Compass personality theory suggests that achievement and failure are best seen in a dynamic rhythm, a rhythm worth assessing by every pastoral staff and church.
Churches are tempted to measure achievement solely by attendance: if lots of people show up for services, then the church has achieved success.
But has it? What is success for a church? What is achievement? And what is failure?
How does Christ view achievement and failure? Churches may need periodic prayer and soul-searching for pastoral staff and congregations to discern the Lord’s intentions for their church.
Here are some observations from the perspective of compass theory.
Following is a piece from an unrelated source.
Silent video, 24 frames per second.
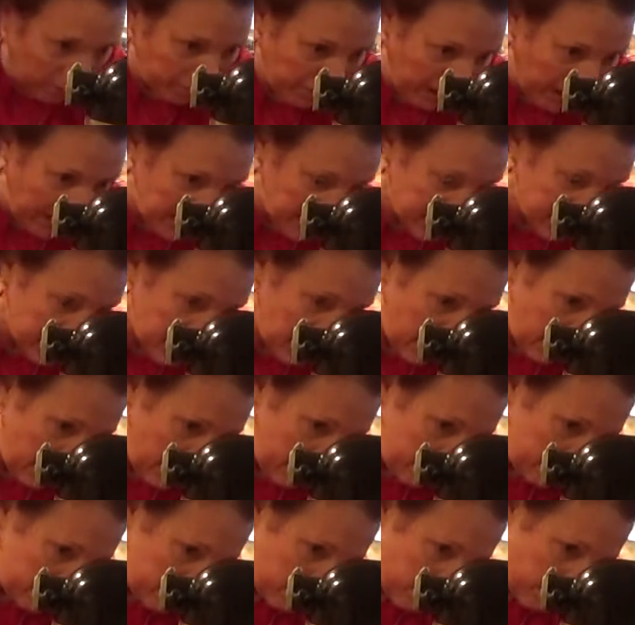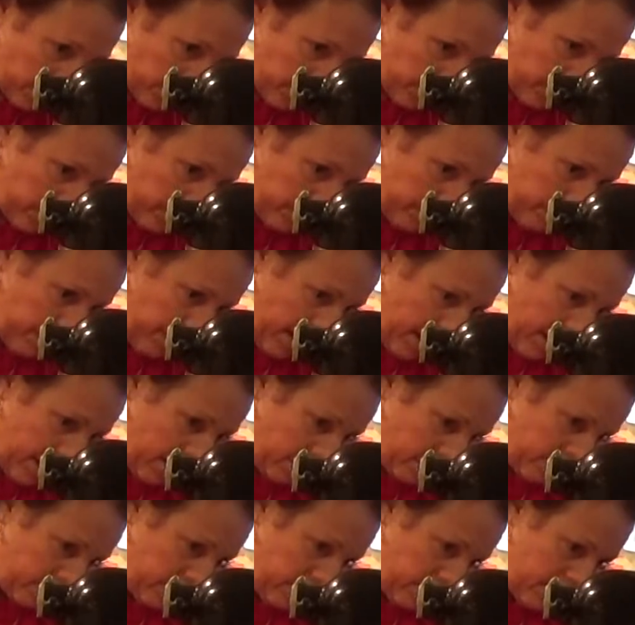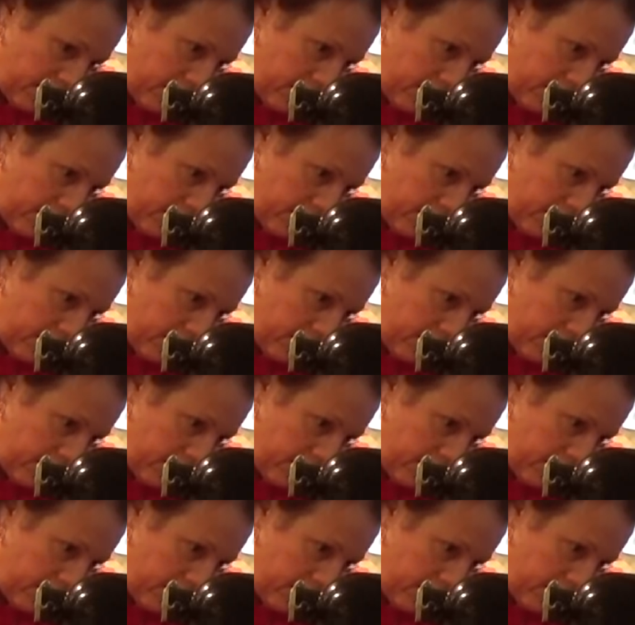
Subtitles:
to raise up, turn around.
In his earthly life, Jesus reveals two overriding concerns:
- His own faithful witness to the Father and attunement to the Spirit.
- The maturing of his disciples in terms of personality and relationships.
Given this emphasis, it is likely that Christ, as head of the church, sees church achievement in terms of how well people are learning to love God and others as they love themselves, and how they are progressing in transformation of personality and relationships in Christlike ways.
Failure would manifest itself as a loss of fidelity to the Trinity, and an apathetic attitude toward conversion and transformation.
One sees these rhythms of achievement and failure reflected in the ups and downs of Peter, James, and John:
The joy they felt on the Mount of Transfiguration.
|Mount of Transfiguration|
The shame when they fell asleep in the Garden of Gethsemane.
|Garden of Gethsemane|
Church members, too, who seek to follow Jesus in their humanness, can expect times of fatigue and discouragement in rhythm with times of rejuvenation and celebration.
Those of us in pastoral service do well to recall Paul's words:
“Let us not become weary in doing good, for at the proper time we will reap a harvest if we do not give up” (Gal 6:9).